F1 [0.61587811 0.71806945]
macro F1 0.6669737800385434
micro F1 0.6748133061778683
Accuracy: 0.6748133061778683

Métricas con validación cruzada: 




NameError: name 'cross_val_score' is not defined

Sin SMOTE:

In [33]:
import time
from sklearn.neural_network import MLPClassifier

tini = time.process_time()

X_train, X_eval, y_train, y_eval = train_test_split(X, y, test_size=0.25, 
                                                    shuffle = True, random_state=42) #shuffle = True para barajar los datos
clf = MLPClassifier(random_state=1, max_iter=300)
clf.fit(X_train, y_train)
pred = clf.predict(X_eval)
score = f1_score(y_eval, pred, average='macro')

print("Score: ",score)
tfin = time.process_time()
print()
print("Ha tardado", round(tfin-tini, 2), "segundos")

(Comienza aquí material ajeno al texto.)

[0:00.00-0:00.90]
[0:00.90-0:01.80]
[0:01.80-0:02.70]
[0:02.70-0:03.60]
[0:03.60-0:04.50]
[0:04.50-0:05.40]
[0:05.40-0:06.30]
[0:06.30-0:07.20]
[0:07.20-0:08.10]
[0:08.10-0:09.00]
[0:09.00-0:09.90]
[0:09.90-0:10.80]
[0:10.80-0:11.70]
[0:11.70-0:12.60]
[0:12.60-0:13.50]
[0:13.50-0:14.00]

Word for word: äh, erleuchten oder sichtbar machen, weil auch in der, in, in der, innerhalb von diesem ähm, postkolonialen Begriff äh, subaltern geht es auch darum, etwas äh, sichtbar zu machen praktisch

Score:  0.4666176558453198

Ha tardado 16.86 segundos




### Conclusiones generales

De los 4 tipos de métodos usados, los mejores resultados los han dado la máquina de soporte vectorial con kernel rbf y el árbol de decisión usando los datos generados con oversampling SMOTE, ambos con costes temporales similares. El desbalance afecta a todos los modelos casi en la misma magnitud; los resultados empeoran alrededor del 20% o más, lo que llama bastante a la atención.